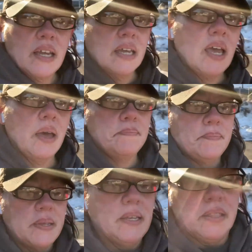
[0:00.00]

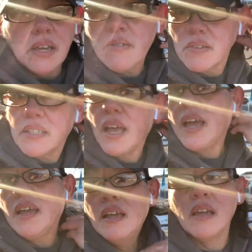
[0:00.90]
Happy
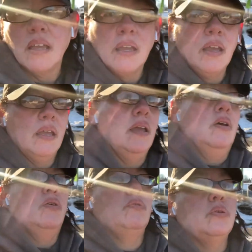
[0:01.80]
Thursday.
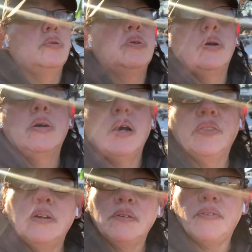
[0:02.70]
Whew. I thought
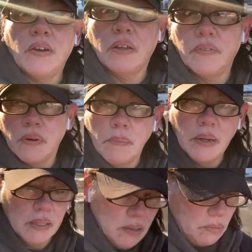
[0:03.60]
it was Friday for a
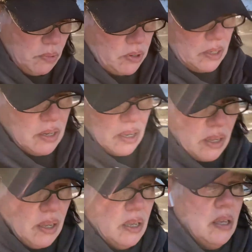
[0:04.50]
minute this morning.
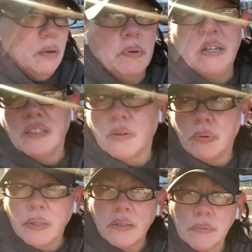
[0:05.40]
But the
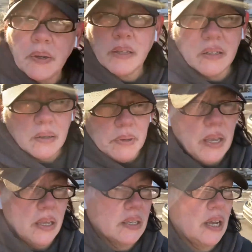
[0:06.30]
wind is picking up.
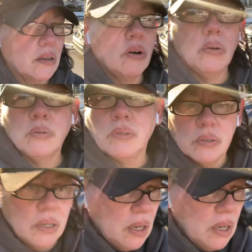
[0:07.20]
It's gotten colder.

=-=-=

> BRIEF: Images stay out, but the rest of the records must be retyped exactly.

> TASK RESPONSE:
[0:00.00]

[0:00.90]
Happy
[0:01.80]
Thursday.
[0:02.70]
Whew. I thought
[0:03.60]
it was Friday for a
[0:04.50]
minute this morning.
[0:05.40]
But the
[0:06.30]
wind is picking up.
[0:07.20]
It's gotten colder.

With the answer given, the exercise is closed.